**Your objective**
For this exercise, repeat the whole listing below exactly. Leave the pictures out.

**Supplied information**
= = =

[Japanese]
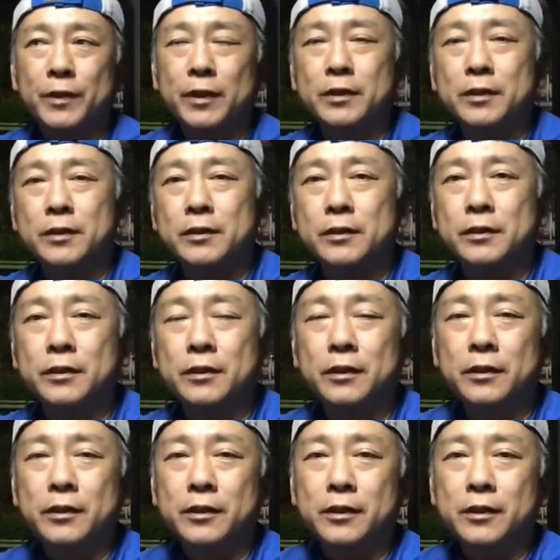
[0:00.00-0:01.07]

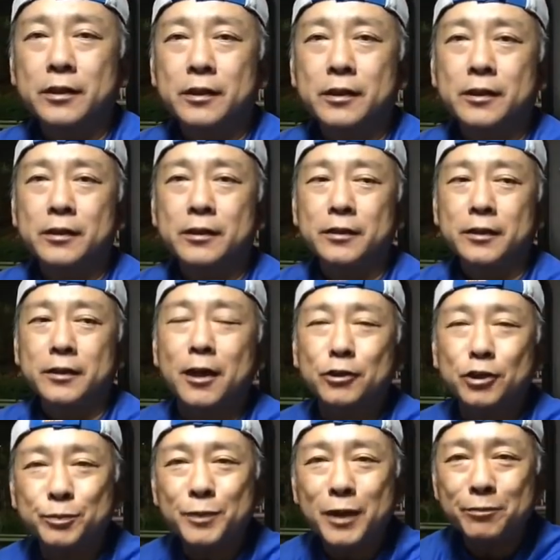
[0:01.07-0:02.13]
えー、
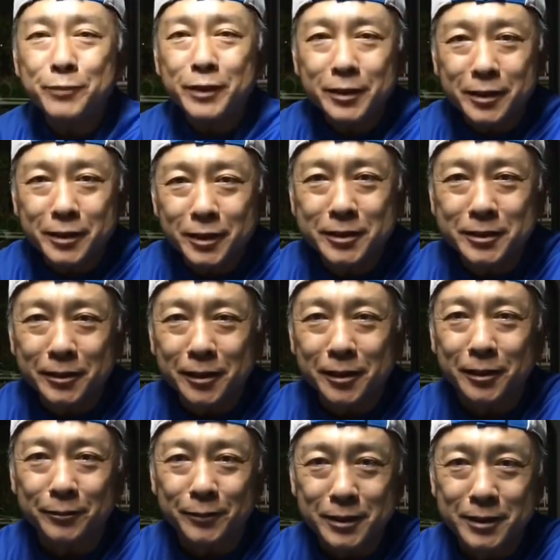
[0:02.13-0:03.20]
100番目で切らせていた
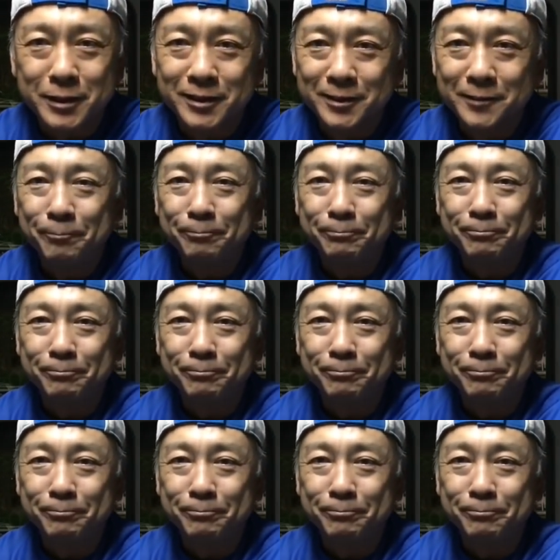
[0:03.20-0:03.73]
だきます。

= = =

**Expected answer**
[Japanese]
[0:00.00-0:01.07]

[0:01.07-0:02.13]
えー、
[0:02.13-0:03.20]
100番目で切らせていた
[0:03.20-0:03.73]
だきます。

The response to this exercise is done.